Cory Gray of the Arkansas Game and Fish Commission presented data on their CWD problem. They found their first CWD wild deer in February 2016. But CWD had obviously been present for years, because in March they killed 266 deer in a 125,000-acre area and 23 percent were positive. Today CWD has been found in 212 deer and elk, and there is no baiting allowed from September to December in a 10-county area. Both Arkansas and Missouri have eliminated antler restrictions in their CWD counties because we know that a high percentage of yearling bucks disperse long distances, so increasing their kill will help slow the spread of CWD.

If you run a baited camera survey in August, will the pictured bucks still be there three months later? That's the question that James Johnson of the University of Georgia focused on. He found that around 20 percent were not photographed thereafter. In addition, he found that some new bucks appeared in the hunting season that had not been previously photographed. Although August camera surveys are worth doing, they won't give you a 100-percent account of what you might see in November.
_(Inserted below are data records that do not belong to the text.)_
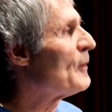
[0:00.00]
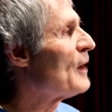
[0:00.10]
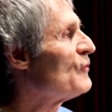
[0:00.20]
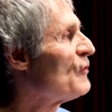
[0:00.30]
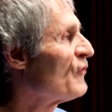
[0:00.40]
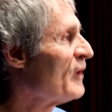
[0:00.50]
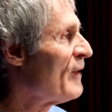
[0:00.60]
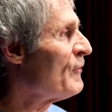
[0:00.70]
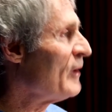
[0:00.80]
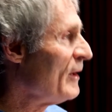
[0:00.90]
adducing
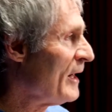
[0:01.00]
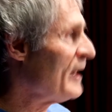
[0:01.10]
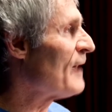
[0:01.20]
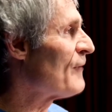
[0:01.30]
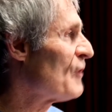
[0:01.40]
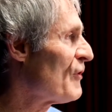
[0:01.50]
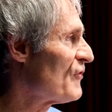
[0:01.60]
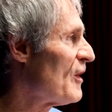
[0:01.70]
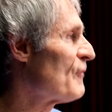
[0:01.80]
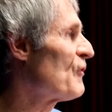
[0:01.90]
any evidence
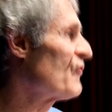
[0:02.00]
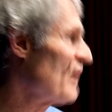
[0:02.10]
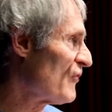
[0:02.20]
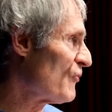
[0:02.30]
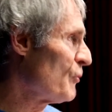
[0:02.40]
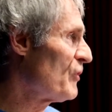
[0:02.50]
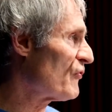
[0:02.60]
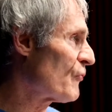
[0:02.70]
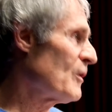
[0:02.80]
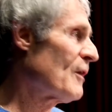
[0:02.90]
of the sexual
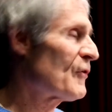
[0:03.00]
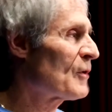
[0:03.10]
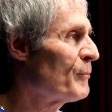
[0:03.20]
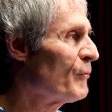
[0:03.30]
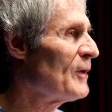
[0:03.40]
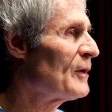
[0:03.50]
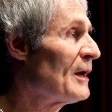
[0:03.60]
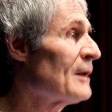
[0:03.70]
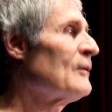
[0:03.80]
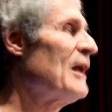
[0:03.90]
history of the complainant,
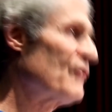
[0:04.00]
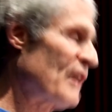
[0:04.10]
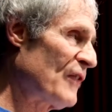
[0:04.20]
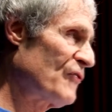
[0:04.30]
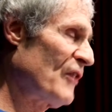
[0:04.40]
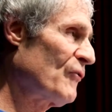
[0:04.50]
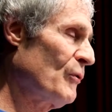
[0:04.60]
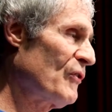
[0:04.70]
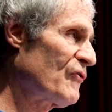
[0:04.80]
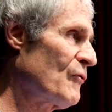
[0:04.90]
unless that sexual
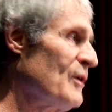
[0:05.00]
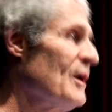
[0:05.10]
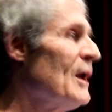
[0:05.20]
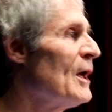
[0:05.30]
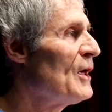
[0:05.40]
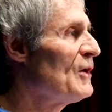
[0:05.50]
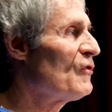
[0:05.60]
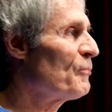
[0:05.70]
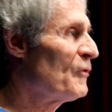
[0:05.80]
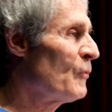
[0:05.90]
history is
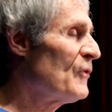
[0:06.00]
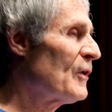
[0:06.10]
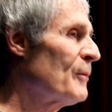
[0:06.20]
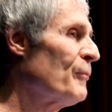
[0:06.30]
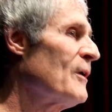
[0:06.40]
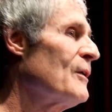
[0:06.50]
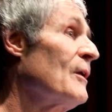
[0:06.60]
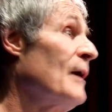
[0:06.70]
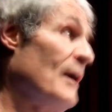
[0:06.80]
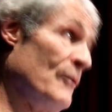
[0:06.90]
between the complainant
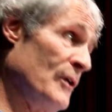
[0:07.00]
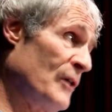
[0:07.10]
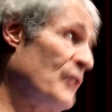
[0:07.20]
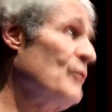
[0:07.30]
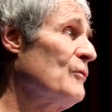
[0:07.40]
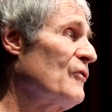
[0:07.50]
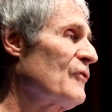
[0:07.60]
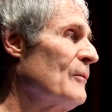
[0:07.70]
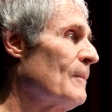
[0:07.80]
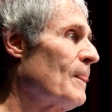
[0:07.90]
and the accused,
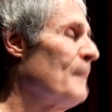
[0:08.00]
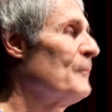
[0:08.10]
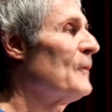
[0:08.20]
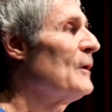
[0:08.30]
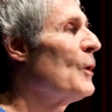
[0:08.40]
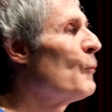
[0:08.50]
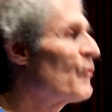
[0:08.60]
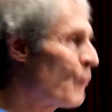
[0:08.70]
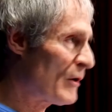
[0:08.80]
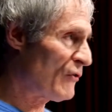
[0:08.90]
with
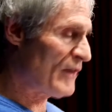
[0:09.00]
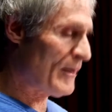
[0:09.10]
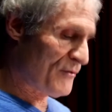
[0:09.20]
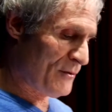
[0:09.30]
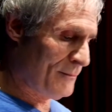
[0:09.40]
one exception.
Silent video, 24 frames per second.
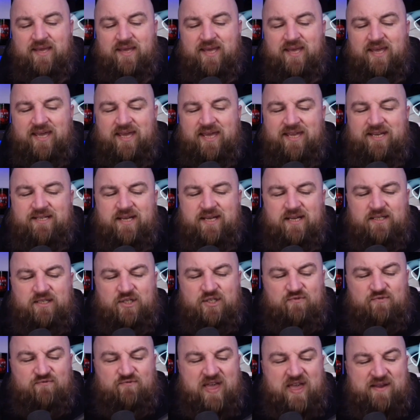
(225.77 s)
He tucked
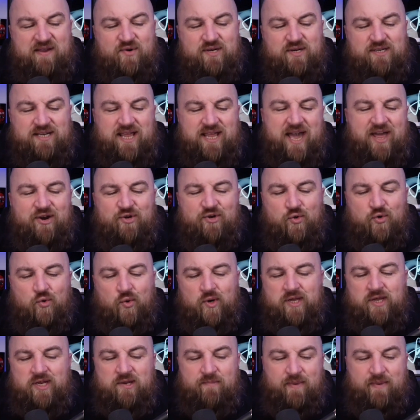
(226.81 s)
his favorite tattered
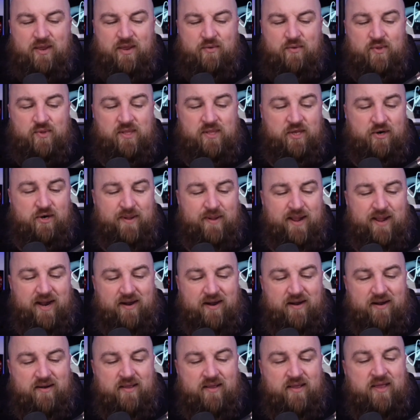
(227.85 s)
toy into bed with Little
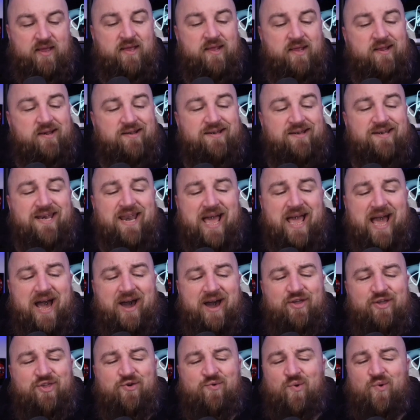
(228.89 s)
Bear. Now
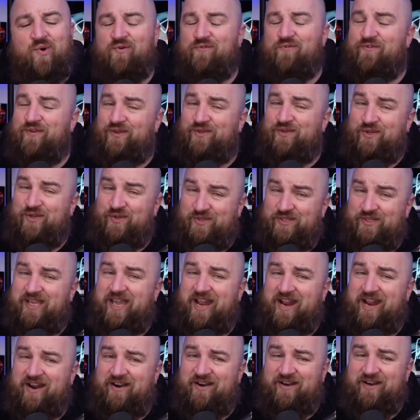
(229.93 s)
you won't feel so
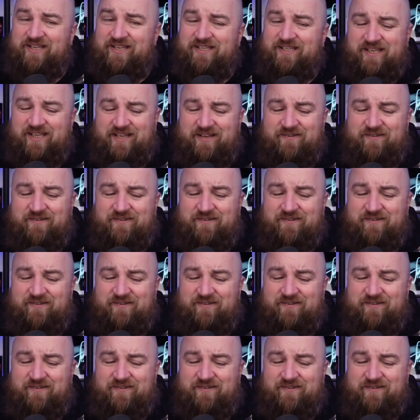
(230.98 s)
scared, he said.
Rebecca Shuman of the Florida Fish and Wildlife Conservation Commission, and Jared Beaver of Texas A&M University, updated attendees on the loss of endangered Key deer due to a screwworm infestation. This once-common parasite of deer in Texas and Florida had been eliminated until this recent local outbreak in southern Florida. Around 25 percent of the total population in the area died, with 91 percent being bucks. Bucks are more susceptible because of open wounds related to breeding behavior. These wounds allow the fly to lay eggs, and hatching larvae eat the flesh. However, officials jumped on it and released 101 million sterile flies at 25 sites. This played a major role in eliminating the threat.

Summer Higdon from the University of Missouri found that does with fawns were more active during the day, thus avoiding the times when coyotes were most active (dawn and dusk). Apparently, they've learned to adjust their activity to avoid coyotes. Does without fawns were most active at dawn and dusk. I wonder if does with fawns in the East, where coyote numbers are rising, are also becoming more active at midday?

Dr. David Stallknecht, who works at the Southeastern Cooperative Wildlife Disease Study, knows more about epizootic hemorrhagic disease (EHD) than anyone in America. He put together drought and incidence of EHD data, and found a high correlation for most states. Only in the Southeast did the correlation not hold up. Bottom line is if you have a summer drought, there's a much better chance of experiencing an outbreak of EHD in early fall. The more severe the drought, the higher the probability that some deer will die of EHD, except in Southern states.

Recommended


One last disappointing tidbit from the meeting. John Organ with the U. S. Geological Survey Cooperative Fish and Wildlife Research Units noted that 30 years ago conservation was two percent of the federal budget. Today it is 0.1 percent.

The 2018 meeting will begin in Nashville, Tennessee, on February 19, and will be hosted by the Tennessee Wildlife Resources agency. I know that Bowhunter Magazine will be there, and I hope that you will be too.